RAW DATA:
====================
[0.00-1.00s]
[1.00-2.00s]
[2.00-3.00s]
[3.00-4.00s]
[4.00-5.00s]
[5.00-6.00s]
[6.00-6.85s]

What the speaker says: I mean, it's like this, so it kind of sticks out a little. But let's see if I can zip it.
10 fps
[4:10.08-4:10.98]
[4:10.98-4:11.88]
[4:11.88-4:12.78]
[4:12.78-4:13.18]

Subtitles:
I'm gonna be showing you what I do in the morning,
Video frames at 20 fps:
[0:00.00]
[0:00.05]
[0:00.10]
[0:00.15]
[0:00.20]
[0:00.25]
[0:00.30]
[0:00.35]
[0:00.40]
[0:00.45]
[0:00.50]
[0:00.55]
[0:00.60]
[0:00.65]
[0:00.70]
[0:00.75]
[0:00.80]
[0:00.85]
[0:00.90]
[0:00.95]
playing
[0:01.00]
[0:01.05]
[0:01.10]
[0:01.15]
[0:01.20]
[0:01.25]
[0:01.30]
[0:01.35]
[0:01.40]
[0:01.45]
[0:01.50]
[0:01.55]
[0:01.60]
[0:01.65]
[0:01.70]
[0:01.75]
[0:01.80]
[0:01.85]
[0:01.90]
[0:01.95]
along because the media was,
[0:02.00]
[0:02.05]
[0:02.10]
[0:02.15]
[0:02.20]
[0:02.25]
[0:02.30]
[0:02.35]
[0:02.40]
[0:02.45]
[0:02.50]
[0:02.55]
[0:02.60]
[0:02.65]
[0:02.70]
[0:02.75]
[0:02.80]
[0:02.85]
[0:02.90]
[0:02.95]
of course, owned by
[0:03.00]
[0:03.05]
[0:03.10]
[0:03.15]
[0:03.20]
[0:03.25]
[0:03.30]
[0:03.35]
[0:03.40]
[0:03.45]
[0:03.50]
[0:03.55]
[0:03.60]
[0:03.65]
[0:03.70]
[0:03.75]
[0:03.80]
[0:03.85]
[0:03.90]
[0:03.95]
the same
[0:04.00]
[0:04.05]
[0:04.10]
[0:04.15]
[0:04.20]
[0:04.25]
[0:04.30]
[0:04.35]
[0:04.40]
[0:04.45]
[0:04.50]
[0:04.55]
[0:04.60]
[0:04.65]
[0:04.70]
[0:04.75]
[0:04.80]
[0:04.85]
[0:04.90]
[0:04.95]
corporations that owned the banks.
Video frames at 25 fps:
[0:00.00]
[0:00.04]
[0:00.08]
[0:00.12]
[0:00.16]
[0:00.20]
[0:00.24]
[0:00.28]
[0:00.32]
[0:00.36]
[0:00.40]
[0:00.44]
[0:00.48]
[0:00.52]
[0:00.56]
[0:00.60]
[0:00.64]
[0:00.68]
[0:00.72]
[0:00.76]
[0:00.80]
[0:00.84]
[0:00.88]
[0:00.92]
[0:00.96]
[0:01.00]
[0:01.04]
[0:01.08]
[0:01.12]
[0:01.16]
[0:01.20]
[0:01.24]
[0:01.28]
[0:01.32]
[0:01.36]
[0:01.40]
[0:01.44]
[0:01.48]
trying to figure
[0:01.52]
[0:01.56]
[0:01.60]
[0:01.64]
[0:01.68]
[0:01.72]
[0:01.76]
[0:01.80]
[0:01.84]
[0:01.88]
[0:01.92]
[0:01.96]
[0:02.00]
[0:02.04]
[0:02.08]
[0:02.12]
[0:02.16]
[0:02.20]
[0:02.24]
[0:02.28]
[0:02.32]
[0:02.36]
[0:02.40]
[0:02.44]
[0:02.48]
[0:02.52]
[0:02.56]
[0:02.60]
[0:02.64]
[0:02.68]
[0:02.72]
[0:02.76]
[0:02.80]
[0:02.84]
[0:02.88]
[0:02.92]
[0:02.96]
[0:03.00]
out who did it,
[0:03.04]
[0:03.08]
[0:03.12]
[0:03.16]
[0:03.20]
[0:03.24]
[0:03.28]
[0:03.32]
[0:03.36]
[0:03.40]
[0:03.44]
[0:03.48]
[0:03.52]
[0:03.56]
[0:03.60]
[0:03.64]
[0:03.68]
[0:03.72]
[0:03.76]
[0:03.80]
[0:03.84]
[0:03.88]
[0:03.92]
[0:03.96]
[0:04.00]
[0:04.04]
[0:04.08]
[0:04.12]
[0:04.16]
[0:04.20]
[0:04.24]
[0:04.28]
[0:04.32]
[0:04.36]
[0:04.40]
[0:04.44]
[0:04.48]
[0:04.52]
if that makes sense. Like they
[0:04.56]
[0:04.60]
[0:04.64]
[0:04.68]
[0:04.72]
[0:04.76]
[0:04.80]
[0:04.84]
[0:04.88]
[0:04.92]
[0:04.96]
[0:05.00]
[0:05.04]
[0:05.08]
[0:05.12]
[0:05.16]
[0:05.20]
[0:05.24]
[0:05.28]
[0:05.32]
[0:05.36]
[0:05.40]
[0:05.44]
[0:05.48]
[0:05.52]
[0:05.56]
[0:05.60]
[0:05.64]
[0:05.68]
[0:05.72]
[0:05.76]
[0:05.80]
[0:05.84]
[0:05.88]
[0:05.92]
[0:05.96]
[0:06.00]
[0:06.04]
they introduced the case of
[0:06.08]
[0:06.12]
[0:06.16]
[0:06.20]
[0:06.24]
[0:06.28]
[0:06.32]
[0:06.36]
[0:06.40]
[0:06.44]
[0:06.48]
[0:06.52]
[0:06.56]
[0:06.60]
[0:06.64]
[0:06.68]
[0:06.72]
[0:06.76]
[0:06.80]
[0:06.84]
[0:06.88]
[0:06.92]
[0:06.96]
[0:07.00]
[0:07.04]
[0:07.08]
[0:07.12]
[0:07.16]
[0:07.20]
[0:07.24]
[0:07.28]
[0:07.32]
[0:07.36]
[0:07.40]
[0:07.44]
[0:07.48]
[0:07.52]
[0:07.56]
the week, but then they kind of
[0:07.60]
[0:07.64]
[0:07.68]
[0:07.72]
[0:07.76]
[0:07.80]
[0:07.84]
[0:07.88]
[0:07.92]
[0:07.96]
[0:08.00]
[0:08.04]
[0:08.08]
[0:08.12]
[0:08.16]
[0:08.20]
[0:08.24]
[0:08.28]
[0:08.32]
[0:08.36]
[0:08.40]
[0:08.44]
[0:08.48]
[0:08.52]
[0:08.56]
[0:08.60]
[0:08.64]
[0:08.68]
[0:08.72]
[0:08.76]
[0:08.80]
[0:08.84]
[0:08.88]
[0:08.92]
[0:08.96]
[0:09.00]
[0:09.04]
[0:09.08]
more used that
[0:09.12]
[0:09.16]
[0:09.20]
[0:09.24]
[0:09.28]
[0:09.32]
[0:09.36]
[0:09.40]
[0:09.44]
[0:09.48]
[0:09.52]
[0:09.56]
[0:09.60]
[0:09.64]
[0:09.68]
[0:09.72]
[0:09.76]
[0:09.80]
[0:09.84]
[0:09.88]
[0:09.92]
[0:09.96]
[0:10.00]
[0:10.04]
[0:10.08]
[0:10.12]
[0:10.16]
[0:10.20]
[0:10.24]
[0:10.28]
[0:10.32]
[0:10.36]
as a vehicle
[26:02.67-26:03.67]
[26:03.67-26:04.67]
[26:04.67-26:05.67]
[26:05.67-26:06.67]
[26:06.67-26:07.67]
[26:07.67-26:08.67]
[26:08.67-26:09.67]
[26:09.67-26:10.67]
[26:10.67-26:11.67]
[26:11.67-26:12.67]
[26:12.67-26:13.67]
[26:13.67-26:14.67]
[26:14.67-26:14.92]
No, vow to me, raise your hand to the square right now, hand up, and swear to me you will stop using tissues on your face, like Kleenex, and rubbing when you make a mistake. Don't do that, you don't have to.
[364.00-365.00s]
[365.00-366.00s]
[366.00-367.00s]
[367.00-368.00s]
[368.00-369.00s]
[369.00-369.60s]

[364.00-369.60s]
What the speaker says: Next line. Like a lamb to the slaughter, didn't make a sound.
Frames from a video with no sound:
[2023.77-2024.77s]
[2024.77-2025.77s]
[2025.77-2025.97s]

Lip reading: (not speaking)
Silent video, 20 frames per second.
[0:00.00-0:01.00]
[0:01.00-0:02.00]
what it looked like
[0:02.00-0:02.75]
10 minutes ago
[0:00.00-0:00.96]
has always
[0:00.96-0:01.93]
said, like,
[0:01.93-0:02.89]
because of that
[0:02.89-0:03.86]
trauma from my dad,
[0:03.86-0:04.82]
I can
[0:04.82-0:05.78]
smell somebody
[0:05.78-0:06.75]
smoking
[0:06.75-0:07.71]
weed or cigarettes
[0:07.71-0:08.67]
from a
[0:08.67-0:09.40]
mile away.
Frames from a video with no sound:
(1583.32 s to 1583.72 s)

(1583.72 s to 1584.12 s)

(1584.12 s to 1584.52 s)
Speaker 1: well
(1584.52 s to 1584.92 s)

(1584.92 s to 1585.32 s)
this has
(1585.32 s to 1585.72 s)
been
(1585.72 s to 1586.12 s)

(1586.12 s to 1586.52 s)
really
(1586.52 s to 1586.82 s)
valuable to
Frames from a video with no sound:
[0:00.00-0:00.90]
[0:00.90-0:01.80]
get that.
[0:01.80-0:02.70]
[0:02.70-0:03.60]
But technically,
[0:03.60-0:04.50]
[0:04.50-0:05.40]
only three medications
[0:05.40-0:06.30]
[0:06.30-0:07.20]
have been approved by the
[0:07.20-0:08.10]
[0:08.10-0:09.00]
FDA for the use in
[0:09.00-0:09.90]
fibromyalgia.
====================
TASK ITEM:
Look through the entries and copy every line in which the string "says" appears.

TASK RESPONSE:
What the speaker says: I mean, it's like this, so it kind of sticks out a little. But let's see if I can zip it.
What the speaker says: Next line. Like a lamb to the slaughter, didn't make a sound.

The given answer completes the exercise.